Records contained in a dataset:
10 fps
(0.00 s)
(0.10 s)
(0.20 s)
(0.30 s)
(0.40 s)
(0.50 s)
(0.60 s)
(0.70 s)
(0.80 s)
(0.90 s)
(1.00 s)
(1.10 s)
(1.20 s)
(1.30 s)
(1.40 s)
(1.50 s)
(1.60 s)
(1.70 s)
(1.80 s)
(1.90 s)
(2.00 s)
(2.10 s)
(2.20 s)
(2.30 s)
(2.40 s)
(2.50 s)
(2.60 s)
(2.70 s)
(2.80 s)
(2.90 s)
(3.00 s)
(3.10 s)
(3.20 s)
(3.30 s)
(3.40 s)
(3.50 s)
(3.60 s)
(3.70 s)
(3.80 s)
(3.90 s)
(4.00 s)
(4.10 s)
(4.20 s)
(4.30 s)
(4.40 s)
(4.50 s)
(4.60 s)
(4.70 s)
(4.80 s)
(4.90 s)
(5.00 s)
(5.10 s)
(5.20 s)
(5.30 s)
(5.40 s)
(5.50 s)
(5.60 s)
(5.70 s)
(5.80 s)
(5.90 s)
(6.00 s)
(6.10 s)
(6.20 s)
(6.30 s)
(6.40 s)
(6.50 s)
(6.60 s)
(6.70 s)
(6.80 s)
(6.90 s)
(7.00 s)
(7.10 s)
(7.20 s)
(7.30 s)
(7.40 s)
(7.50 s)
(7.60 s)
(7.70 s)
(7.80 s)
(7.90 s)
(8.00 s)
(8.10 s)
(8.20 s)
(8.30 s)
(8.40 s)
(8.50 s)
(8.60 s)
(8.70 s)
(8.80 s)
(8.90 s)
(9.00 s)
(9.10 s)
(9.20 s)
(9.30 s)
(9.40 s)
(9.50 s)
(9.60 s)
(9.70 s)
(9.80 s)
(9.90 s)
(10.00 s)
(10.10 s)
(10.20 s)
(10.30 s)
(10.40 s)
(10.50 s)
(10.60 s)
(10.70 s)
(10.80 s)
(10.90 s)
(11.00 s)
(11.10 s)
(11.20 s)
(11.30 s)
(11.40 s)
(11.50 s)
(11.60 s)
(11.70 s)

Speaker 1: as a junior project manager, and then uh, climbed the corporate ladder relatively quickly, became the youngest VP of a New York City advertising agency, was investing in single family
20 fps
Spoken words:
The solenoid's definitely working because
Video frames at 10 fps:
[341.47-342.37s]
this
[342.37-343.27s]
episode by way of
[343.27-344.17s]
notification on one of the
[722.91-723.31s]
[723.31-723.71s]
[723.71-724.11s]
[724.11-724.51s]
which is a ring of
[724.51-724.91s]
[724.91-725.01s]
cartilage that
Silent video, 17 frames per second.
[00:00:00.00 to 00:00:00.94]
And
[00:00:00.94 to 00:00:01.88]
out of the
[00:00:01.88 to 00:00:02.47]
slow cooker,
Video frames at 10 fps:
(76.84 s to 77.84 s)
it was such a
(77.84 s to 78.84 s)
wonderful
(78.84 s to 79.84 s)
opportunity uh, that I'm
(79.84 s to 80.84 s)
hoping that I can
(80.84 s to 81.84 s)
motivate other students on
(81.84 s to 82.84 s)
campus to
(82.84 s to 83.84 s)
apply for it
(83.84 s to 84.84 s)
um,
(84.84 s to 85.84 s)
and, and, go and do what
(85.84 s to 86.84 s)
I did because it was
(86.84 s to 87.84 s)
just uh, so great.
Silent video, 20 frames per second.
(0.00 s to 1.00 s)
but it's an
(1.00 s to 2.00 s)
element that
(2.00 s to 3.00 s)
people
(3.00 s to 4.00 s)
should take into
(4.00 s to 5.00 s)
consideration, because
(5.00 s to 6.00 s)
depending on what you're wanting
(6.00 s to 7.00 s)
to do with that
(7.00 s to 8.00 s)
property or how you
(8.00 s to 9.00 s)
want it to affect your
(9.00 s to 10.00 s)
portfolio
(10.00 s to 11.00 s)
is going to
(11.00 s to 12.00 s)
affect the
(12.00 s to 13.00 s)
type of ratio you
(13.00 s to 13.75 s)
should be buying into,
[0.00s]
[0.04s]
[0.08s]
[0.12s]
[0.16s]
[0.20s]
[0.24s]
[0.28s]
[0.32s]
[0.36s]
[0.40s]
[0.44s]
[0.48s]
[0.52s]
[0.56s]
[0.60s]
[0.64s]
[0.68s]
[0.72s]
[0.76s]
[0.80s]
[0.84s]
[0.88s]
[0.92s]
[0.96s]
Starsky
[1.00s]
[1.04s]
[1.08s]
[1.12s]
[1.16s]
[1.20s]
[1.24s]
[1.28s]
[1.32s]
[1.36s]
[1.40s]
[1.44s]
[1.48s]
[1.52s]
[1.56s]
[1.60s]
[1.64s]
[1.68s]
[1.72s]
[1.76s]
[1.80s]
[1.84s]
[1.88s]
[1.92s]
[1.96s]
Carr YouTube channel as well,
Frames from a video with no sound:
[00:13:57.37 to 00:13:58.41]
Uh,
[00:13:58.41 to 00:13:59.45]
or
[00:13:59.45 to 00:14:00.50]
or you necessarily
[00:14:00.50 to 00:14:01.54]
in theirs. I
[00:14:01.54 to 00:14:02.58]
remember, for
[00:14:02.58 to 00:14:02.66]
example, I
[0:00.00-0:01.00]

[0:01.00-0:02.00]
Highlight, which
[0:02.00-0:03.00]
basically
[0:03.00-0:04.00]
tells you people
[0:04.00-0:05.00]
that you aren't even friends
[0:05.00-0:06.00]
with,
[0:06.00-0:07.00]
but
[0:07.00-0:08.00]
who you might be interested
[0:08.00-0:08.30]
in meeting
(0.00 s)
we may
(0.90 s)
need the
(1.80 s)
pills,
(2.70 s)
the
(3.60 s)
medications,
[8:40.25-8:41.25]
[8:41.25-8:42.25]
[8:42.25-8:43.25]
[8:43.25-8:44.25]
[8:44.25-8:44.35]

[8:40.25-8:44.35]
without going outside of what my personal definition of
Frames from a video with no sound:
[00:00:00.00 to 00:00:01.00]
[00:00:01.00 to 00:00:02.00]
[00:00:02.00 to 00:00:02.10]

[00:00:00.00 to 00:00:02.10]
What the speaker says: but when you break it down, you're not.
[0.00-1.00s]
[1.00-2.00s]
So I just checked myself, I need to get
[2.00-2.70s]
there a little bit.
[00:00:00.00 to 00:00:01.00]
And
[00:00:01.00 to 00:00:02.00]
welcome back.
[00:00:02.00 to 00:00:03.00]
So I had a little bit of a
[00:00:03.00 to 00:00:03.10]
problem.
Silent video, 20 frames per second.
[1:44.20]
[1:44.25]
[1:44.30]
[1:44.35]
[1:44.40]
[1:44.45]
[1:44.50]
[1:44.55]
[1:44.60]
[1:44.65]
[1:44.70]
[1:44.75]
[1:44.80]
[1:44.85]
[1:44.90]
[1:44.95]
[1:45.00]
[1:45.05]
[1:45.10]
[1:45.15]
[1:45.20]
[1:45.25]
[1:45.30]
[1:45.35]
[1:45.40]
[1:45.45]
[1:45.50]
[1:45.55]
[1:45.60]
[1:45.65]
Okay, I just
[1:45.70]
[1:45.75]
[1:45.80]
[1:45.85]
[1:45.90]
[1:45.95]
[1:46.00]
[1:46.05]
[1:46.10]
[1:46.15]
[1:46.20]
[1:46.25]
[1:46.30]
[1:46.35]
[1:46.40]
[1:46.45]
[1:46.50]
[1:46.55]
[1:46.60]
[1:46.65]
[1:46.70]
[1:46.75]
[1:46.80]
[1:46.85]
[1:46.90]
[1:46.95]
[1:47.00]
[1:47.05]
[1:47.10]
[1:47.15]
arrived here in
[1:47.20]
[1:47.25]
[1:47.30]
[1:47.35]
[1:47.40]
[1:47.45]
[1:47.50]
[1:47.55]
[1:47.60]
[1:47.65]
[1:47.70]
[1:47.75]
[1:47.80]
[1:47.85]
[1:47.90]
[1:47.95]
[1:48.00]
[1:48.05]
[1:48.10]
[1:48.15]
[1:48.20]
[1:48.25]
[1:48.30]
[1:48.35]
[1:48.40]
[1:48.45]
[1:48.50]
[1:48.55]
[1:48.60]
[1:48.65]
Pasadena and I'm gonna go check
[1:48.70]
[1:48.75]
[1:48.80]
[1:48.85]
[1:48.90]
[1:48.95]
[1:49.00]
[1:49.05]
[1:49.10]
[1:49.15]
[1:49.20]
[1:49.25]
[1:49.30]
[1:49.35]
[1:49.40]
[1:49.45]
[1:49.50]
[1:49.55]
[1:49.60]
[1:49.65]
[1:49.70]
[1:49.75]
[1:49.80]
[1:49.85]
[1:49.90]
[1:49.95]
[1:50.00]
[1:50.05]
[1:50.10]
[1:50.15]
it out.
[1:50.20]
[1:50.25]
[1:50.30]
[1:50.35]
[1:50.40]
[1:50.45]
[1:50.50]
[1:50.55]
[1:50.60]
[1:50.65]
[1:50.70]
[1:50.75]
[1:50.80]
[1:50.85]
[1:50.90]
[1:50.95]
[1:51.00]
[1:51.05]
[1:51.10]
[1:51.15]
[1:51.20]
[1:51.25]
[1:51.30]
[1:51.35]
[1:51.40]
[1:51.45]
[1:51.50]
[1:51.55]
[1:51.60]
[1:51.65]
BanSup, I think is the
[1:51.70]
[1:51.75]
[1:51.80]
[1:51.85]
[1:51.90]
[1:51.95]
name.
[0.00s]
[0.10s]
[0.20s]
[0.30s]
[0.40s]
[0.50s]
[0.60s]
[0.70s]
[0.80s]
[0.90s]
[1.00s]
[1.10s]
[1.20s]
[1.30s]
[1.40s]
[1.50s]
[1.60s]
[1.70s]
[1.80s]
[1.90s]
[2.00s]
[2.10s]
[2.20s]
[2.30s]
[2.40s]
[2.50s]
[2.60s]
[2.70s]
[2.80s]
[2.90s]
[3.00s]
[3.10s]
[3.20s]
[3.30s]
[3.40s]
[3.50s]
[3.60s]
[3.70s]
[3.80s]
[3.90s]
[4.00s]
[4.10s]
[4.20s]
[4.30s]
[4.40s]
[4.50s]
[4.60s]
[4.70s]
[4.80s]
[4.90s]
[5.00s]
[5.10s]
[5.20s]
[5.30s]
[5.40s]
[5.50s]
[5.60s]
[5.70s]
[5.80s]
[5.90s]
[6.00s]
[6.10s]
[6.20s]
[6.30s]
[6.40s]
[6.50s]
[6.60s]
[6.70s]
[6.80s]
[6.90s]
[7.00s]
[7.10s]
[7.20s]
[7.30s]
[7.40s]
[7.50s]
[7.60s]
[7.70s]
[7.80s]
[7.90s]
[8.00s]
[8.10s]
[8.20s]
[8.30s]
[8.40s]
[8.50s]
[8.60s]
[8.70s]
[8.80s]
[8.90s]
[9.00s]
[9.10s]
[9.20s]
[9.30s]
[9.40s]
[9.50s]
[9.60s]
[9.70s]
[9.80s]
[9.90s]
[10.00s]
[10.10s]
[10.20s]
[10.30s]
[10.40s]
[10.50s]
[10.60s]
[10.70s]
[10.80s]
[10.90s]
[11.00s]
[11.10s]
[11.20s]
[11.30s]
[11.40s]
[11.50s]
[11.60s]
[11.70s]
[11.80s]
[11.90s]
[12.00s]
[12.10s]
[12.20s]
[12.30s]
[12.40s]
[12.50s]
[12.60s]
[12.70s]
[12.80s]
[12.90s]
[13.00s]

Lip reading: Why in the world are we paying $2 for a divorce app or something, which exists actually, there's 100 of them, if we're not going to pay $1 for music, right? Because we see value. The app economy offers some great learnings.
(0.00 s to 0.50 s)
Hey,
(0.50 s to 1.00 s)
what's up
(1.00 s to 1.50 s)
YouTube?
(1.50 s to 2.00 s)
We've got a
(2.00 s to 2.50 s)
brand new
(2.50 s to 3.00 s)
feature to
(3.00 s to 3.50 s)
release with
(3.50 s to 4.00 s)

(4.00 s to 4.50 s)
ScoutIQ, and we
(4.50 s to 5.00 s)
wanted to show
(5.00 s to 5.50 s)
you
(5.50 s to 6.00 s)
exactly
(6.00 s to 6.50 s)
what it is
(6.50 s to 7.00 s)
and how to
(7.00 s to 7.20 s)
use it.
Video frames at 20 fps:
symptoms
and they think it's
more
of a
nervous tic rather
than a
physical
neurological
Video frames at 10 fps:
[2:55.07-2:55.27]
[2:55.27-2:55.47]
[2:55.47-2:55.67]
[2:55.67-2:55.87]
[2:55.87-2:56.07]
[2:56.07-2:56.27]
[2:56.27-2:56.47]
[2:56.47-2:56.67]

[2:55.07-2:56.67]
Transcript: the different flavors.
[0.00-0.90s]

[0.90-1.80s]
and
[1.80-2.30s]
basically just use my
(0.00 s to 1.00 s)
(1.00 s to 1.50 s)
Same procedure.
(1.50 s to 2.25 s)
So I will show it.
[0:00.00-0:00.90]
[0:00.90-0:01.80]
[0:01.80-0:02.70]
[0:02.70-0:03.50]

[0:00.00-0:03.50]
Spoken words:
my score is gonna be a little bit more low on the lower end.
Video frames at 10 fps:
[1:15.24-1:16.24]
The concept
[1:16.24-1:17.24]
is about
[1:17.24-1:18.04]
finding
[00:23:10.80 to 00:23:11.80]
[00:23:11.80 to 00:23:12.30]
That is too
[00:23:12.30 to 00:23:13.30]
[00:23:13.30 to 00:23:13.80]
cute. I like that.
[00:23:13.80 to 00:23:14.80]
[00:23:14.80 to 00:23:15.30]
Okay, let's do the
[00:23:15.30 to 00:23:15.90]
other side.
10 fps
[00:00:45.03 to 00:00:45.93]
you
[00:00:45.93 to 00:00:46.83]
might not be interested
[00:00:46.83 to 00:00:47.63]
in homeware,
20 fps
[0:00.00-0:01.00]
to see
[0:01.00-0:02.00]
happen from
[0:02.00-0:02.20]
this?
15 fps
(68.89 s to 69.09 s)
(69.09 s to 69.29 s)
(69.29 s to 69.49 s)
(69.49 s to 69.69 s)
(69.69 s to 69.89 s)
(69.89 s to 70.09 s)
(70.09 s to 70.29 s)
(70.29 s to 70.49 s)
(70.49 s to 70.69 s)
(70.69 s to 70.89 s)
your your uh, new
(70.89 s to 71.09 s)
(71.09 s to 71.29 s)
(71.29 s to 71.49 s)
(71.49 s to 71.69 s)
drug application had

:: Task item ::
Your task is to retype the entries verbatim, starting with the line that holds "(1.50 s to 2.25 s)" and stopping after the line that holds "[00:23:12.30 to 00:23:13.30]".

:: Task output ::
(1.50 s to 2.25 s)
So I will show it.
[0:00.00-0:00.90]
[0:00.90-0:01.80]
[0:01.80-0:02.70]
[0:02.70-0:03.50]

[0:00.00-0:03.50]
Spoken words:
my score is gonna be a little bit more low on the lower end.
Video frames at 10 fps:
[1:15.24-1:16.24]
The concept
[1:16.24-1:17.24]
is about
[1:17.24-1:18.04]
finding
[00:23:10.80 to 00:23:11.80]
[00:23:11.80 to 00:23:12.30]
That is too
[00:23:12.30 to 00:23:13.30]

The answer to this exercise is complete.